Haffe, she decided, was the living, breathing incarnation of optimism. And she wondered—not for the first time—what he would say if he truly understood just how little she and Smith knew about what they were doing.

The next morning the sun rose blearily over the horizon at dawn and seemed to grow more hostile as the day wore on. Smith was sagging badly and the horses were even beginning to droop in the heat. They stopped at noon to erect a shade for themselves and the horses, and Haffe doled out a single cup of water for each of them… giving the horses and mules twice that amount. It was a harbinger, Abigail realized, of privations to come.

Smith roused a few hours later and insisted on staggering up a tall dune to take another sun reading.

"How certain are you that we're on the professor's course?" she asked, watching him compare the sun's angle with the angle indicated on map.

"Fairly certain," he said. "But the old boy was mad as a March hare.
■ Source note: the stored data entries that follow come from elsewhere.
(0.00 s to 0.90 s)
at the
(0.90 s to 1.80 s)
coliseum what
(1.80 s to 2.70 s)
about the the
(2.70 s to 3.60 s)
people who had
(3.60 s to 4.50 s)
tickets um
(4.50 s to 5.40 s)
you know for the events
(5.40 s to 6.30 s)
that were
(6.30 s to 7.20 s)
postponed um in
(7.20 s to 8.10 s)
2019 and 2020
Who knows if he had a clue what he was talking about?"

As midday passed and the sun grew less punishing, they set off again following a course that took them still further out of the way of caravan and commerce, into uncharted desert wilds. They rode until night fell and the desert around them became a dark, moonless void that forced them to stop for the night.

Smith didn't argue when she and Haffe thrust him into the tentlike shelter they erected and insisted he drink part of their cups of water. His lack of resistance stoked Abigail's growing anxiety.

Two hours later as a desert-gold moon rose in the east, Abigail and Haffe sat wrapped up in their burnooses by a long-dead camp fire. Haffe was snoring softly, and Abigail had lit the lantern and was once again pouring over the professor's last journal.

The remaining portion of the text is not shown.